» Assignment: Within the records that follow, restate exactly the lines from the line with "[7.20-8.10s]" down to the line with "[00:09:12.02 to 00:09:13.08]", including both. Omit the pictures.

(Stored items from a collection)
((

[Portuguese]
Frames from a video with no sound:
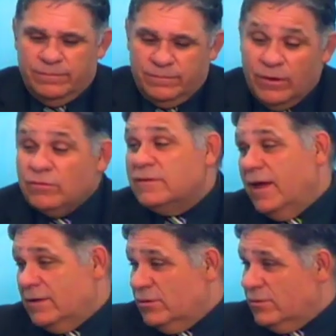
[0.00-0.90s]

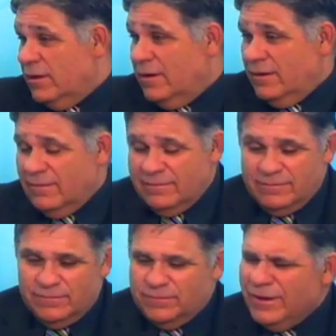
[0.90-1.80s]
Deusdete, até.
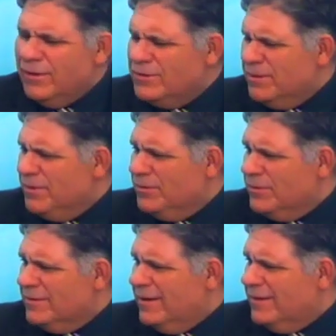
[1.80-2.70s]
Por que, que eu te chamei de
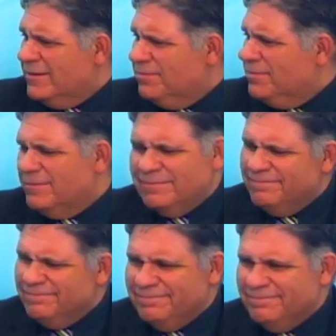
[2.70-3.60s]
Donizete? Não
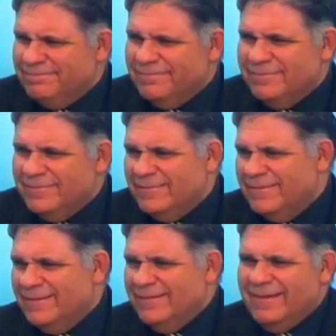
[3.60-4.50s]
faz
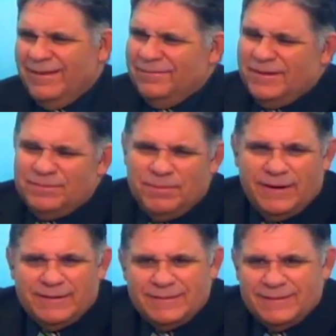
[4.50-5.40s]
mal. Não ah, faz
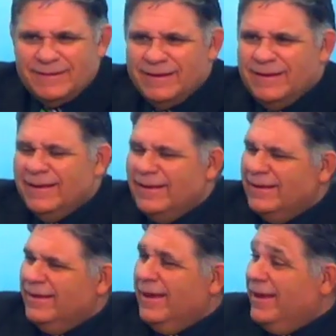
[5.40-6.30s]
parte.
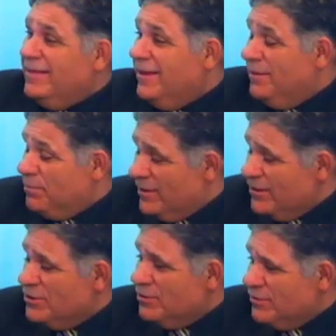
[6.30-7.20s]
É, é, porque se a
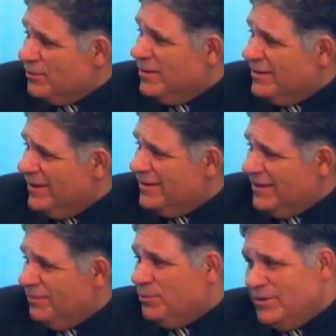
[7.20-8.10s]
gente não se conhecesse,
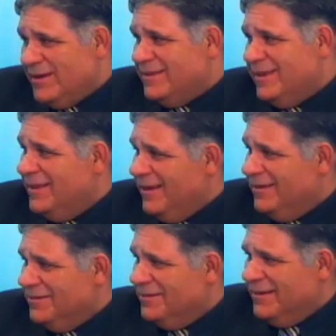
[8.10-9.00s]
até podia ser,
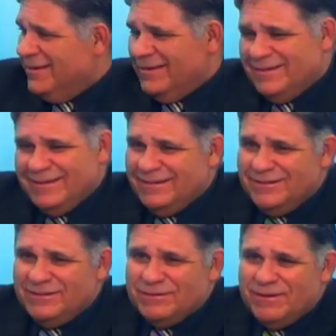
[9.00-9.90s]
né? É, não tem
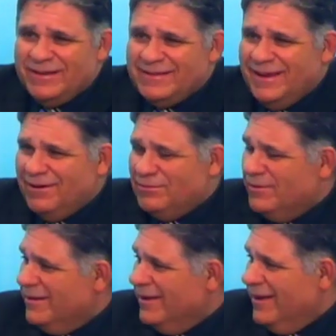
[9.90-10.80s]
problema. A gente se
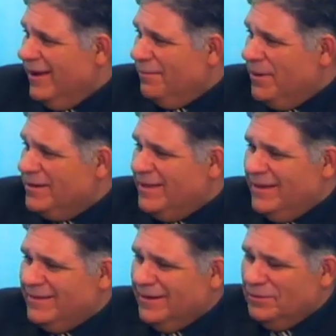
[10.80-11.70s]
conhece há mais de
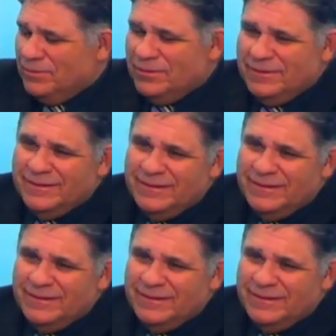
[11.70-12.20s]
10 anos, pô.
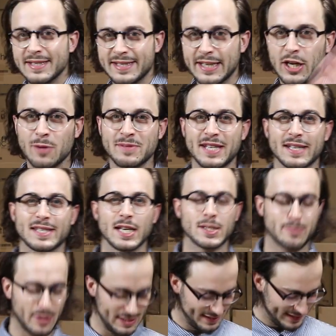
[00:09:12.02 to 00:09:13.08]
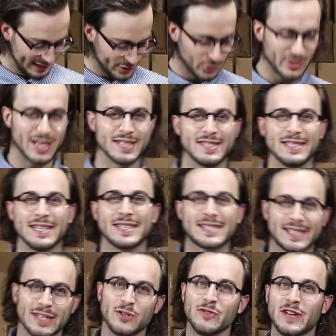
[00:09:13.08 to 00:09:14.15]
C'est comme ça que ça se passe. C'est ton gasique
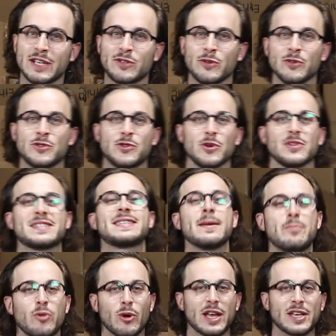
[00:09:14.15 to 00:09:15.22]
c'est nouvelle culture, c'est pour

))

» Answer section:
[7.20-8.10s]
gente não se conhecesse,
[8.10-9.00s]
até podia ser,
[9.00-9.90s]
né? É, não tem
[9.90-10.80s]
problema. A gente se
[10.80-11.70s]
conhece há mais de
[11.70-12.20s]
10 anos, pô.
[00:09:12.02 to 00:09:13.08]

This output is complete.